[Stored data entries]
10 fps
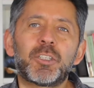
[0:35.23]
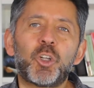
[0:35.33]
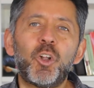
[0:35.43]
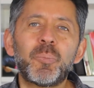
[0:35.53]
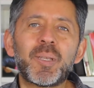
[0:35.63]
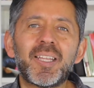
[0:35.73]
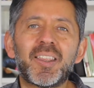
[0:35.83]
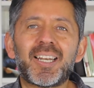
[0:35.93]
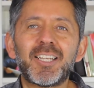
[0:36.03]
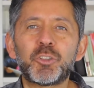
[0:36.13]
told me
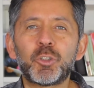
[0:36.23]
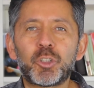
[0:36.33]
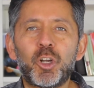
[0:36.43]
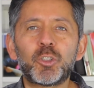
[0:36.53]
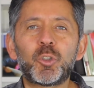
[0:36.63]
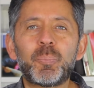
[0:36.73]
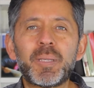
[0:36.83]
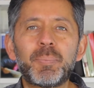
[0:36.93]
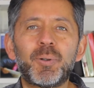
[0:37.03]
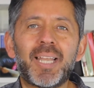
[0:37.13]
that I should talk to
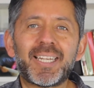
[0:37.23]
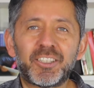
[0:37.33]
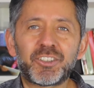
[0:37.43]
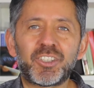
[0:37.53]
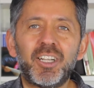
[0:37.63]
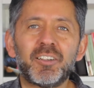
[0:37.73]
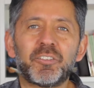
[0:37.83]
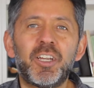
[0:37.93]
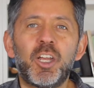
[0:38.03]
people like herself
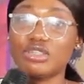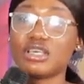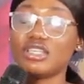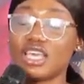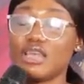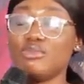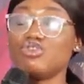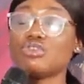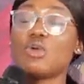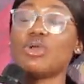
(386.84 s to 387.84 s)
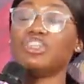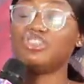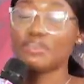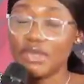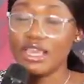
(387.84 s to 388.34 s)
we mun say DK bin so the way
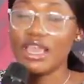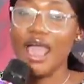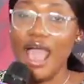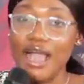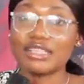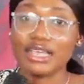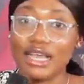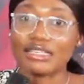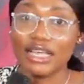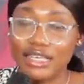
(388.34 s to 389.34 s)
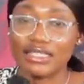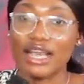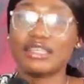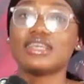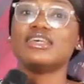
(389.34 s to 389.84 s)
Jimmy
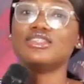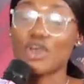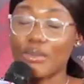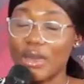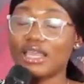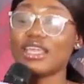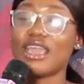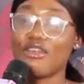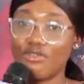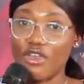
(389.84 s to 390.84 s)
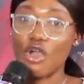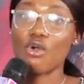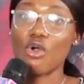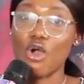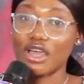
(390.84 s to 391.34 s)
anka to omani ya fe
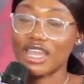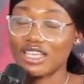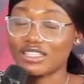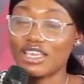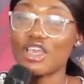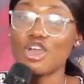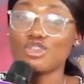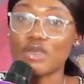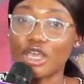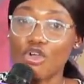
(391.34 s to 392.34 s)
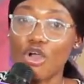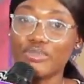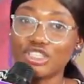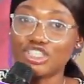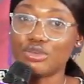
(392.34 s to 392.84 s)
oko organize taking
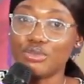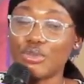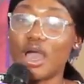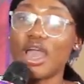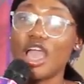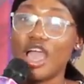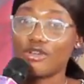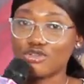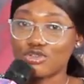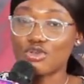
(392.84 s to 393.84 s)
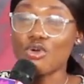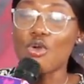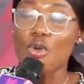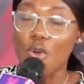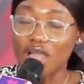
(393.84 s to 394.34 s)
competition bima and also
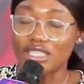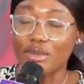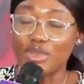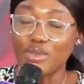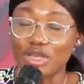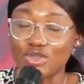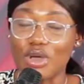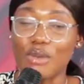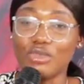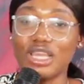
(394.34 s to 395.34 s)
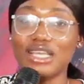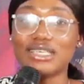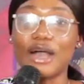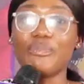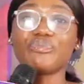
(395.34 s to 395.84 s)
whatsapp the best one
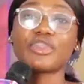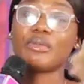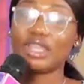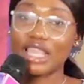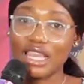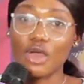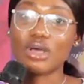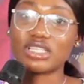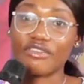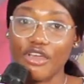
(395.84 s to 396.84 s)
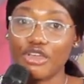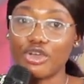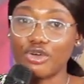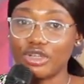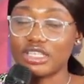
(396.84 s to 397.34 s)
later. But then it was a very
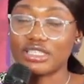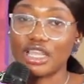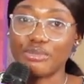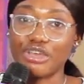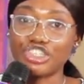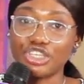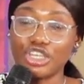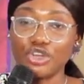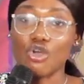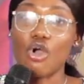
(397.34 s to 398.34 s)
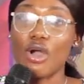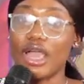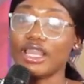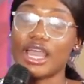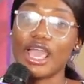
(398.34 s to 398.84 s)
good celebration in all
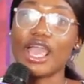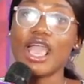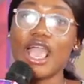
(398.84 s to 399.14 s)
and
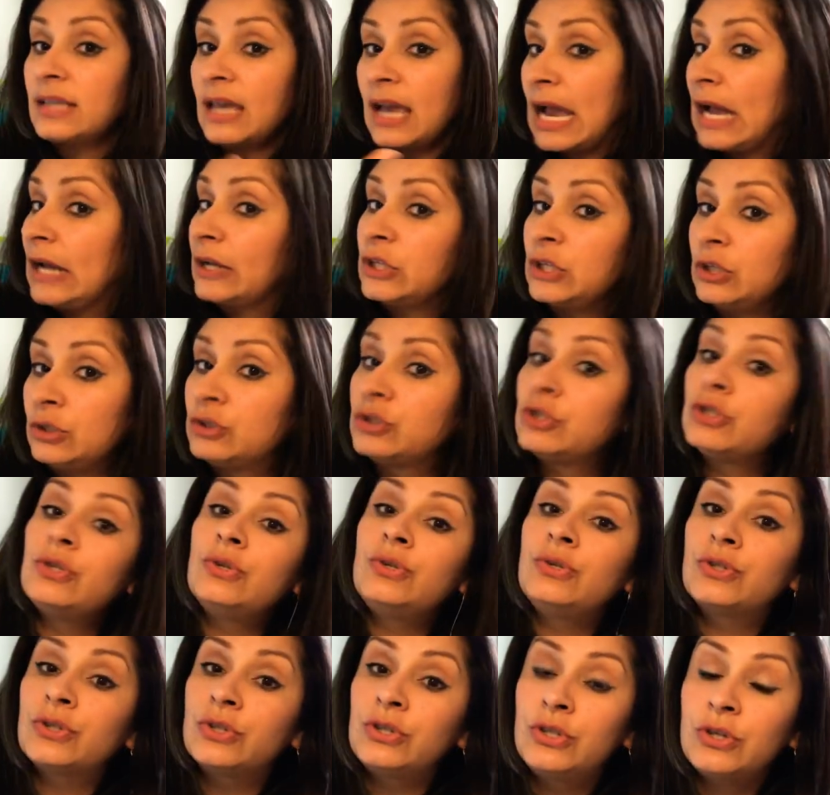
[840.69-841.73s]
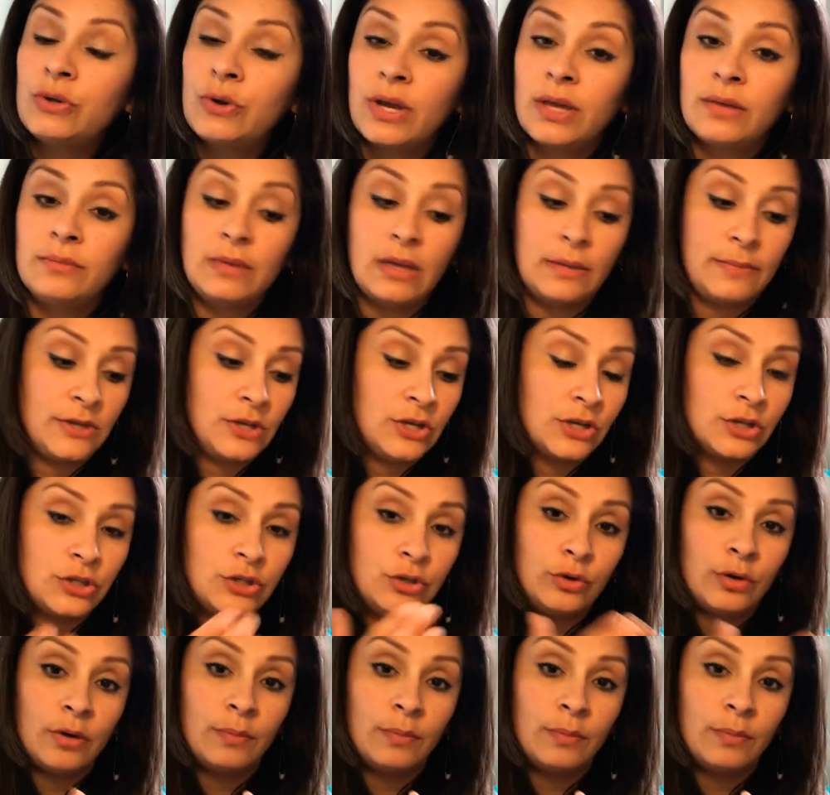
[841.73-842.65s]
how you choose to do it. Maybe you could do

• [What you need to do] Output the records exactly, pictures excluded.

• [Solved problem]
10 fps
[0:35.23]
[0:35.33]
[0:35.43]
[0:35.53]
[0:35.63]
[0:35.73]
[0:35.83]
[0:35.93]
[0:36.03]
[0:36.13]
told me
[0:36.23]
[0:36.33]
[0:36.43]
[0:36.53]
[0:36.63]
[0:36.73]
[0:36.83]
[0:36.93]
[0:37.03]
[0:37.13]
that I should talk to
[0:37.23]
[0:37.33]
[0:37.43]
[0:37.53]
[0:37.63]
[0:37.73]
[0:37.83]
[0:37.93]
[0:38.03]
people like herself
(386.84 s to 387.84 s)
(387.84 s to 388.34 s)
we mun say DK bin so the way
(388.34 s to 389.34 s)
(389.34 s to 389.84 s)
Jimmy
(389.84 s to 390.84 s)
(390.84 s to 391.34 s)
anka to omani ya fe
(391.34 s to 392.34 s)
(392.34 s to 392.84 s)
oko organize taking
(392.84 s to 393.84 s)
(393.84 s to 394.34 s)
competition bima and also
(394.34 s to 395.34 s)
(395.34 s to 395.84 s)
whatsapp the best one
(395.84 s to 396.84 s)
(396.84 s to 397.34 s)
later. But then it was a very
(397.34 s to 398.34 s)
(398.34 s to 398.84 s)
good celebration in all
(398.84 s to 399.14 s)
and
[840.69-841.73s]
[841.73-842.65s]
how you choose to do it. Maybe you could do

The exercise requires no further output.